Look at who you are very closely, very deeply and what work you can do for you to get what you need and want.
If you’re sad get some therapy. Do things for yourself to become a happy independent person. Your emotions are yours.
Get hobbies. Go out with friends. Watch movies. Do what ever makes you happy.
Do the work.
If you decide to continue your relationship with her...
Learn about BPD. Research here in books and online.
Once you start researching BPD your going to learn amongst all the symptoms, hints and advice about dealing with a person with BPD you’ll learn you can’t control her. You can’t make her happy. You can only control you and make you happy. She needs to make her happy. You’ll learn to identify her triggers and better communication skills. Knowledge of these things is an amazing coping source.
The awful truth is she may have a pretty painful mental disorder. This mental disorder could involve huge mood swings that are based in emotion and not logic. There is nothing you can do for her. She needs to do it for herself. If she finally realizes she has an issue and goes to therapy and addresses it specifically there may be a change slowly over years of therapy and possibly medication.
In that time there may be a swing or mood change hourly or annually. You’ll never know.
Here and in books there are many systems and a lot of advice on communication with a pwBPD. Once you get them working you will need to try and fail and adjust and try again till you have it down for her specific needs. This will only possibly reduce the instances of direct confrontation, not fix the issue. She needs to fix it herself.
Once you do the work on yourself, the research needed to communicate correctly and start functioning as an independent, happy, self aware, strong, healthy person, and if you choose to, you will still be dating or married to someone that may have a intense emotion driven mental disorder.
Someone who’s possible mental disorder may drive them to someone else to fill the constantly emptying bucket of love and self worth that people with BPD have been described as having. She may accuse you or your relationship of being the cause of all her pain. She may leave you out of nowhere to come back and demand that you are all that she needs only to turnaround and blame you again. . You’ll know it won’t be your fault but she will be convinced.
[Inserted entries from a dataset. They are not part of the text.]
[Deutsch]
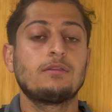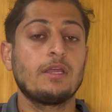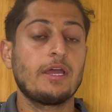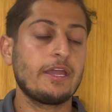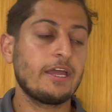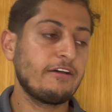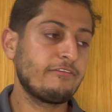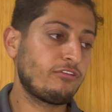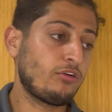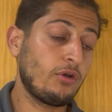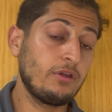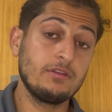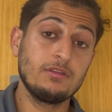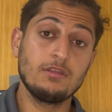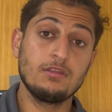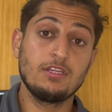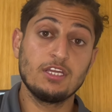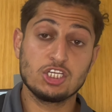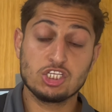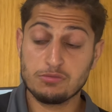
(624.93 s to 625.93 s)
Naja,
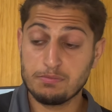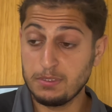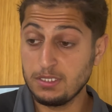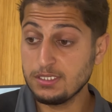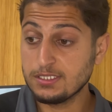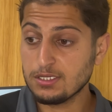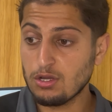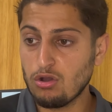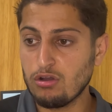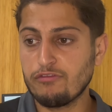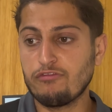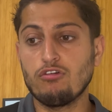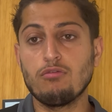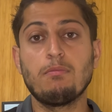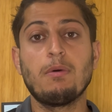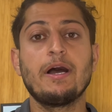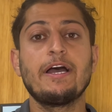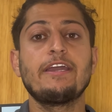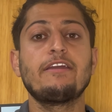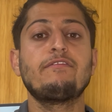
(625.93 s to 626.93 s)
Freunde, das Spiel ist auch
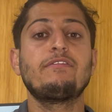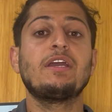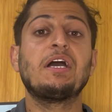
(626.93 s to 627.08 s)
vorbei.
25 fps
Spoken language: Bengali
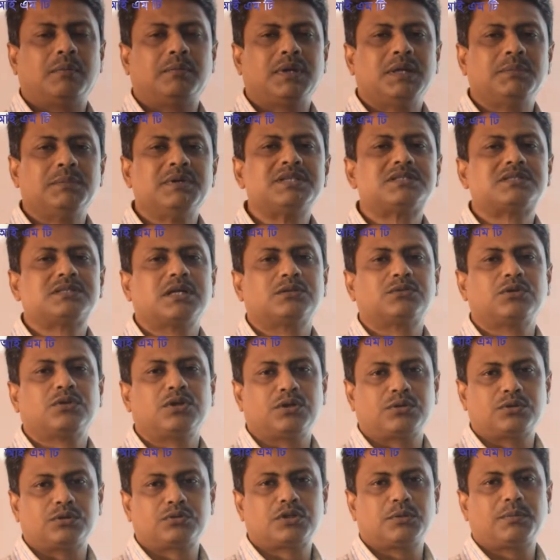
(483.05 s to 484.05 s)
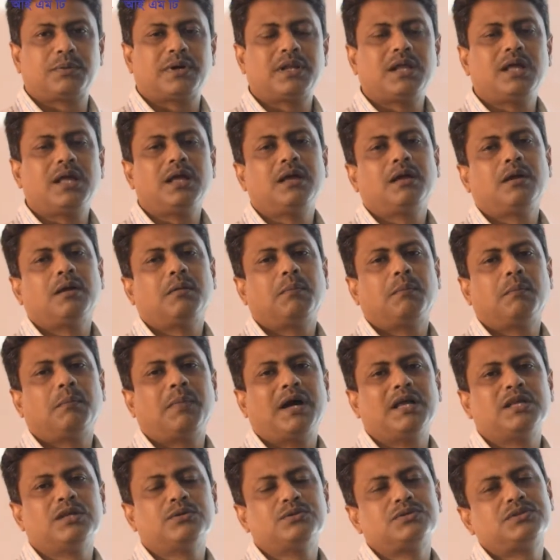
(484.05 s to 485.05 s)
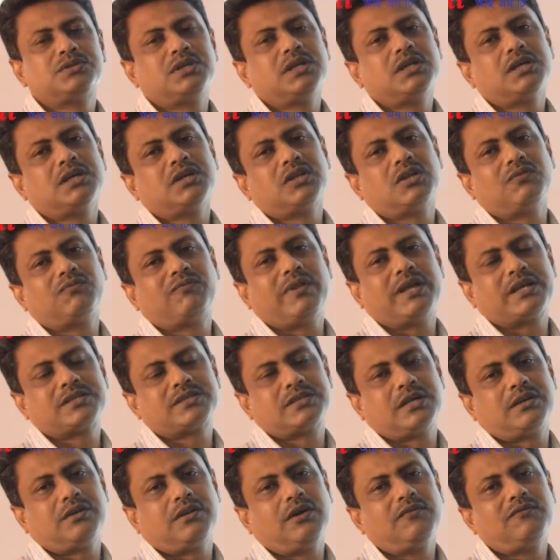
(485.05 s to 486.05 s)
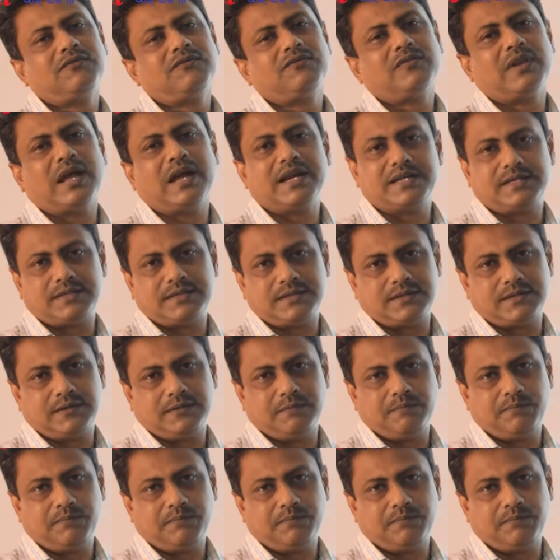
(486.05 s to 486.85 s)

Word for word: ইমেজটা তৈরি করতে পারে বাই ইউজিং রিফ্লেকশন অফ লাইট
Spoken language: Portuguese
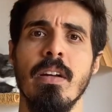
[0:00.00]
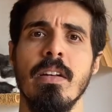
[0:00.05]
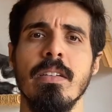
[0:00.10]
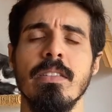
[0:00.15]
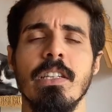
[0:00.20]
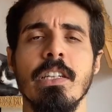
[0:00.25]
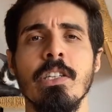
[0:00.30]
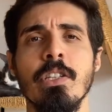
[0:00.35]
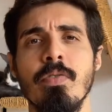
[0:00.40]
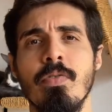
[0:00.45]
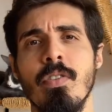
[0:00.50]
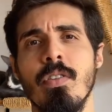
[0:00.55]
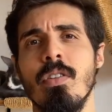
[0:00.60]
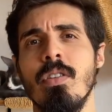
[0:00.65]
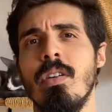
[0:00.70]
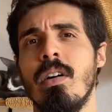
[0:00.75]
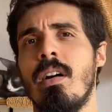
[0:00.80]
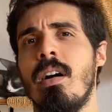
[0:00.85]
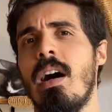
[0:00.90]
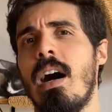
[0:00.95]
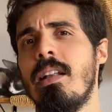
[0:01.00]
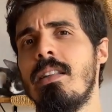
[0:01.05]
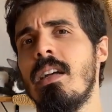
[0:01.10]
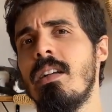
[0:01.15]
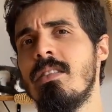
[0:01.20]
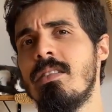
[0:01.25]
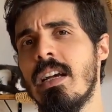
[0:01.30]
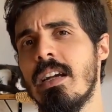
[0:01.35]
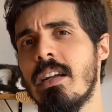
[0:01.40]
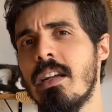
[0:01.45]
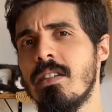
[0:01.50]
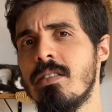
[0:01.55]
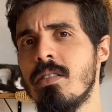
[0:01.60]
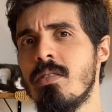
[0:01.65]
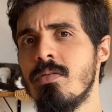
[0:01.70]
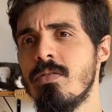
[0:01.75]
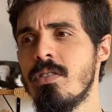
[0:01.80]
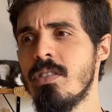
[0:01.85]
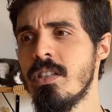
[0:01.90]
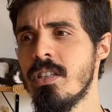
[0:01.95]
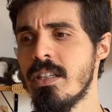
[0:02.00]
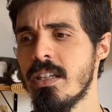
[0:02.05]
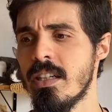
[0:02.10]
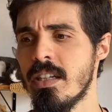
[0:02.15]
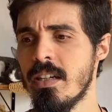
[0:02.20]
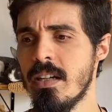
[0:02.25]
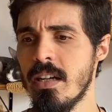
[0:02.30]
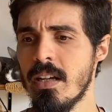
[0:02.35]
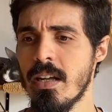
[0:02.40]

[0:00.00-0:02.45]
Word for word: Se a gente for analisar a questão de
You can’t let her emotional communication convince you it’s your fault,. This is why you will need to be strong and self aware and independently happy. Then it may seem to just go away on its own and become amazing again. But no. She has a emotion based mental disorder, and at any time unless she gets help, and spends a long time working on herself, will slip back again.
This is what might be happening.
If this is what seems to be happening in your life you have a lot to think about. Give her the space it seems she’s looking for and get to work on yourself. Remember that her family is hers not yours. Give them all space. Do you.
If after looking deep inside and planning what you need donto be independently happy and start working on you. Then only then start to think about what to do next with her. Your life is important. And if your going to have her in it you need to be happy too.
Obligatory recommendation:
Read the book “Walking on Eggshells”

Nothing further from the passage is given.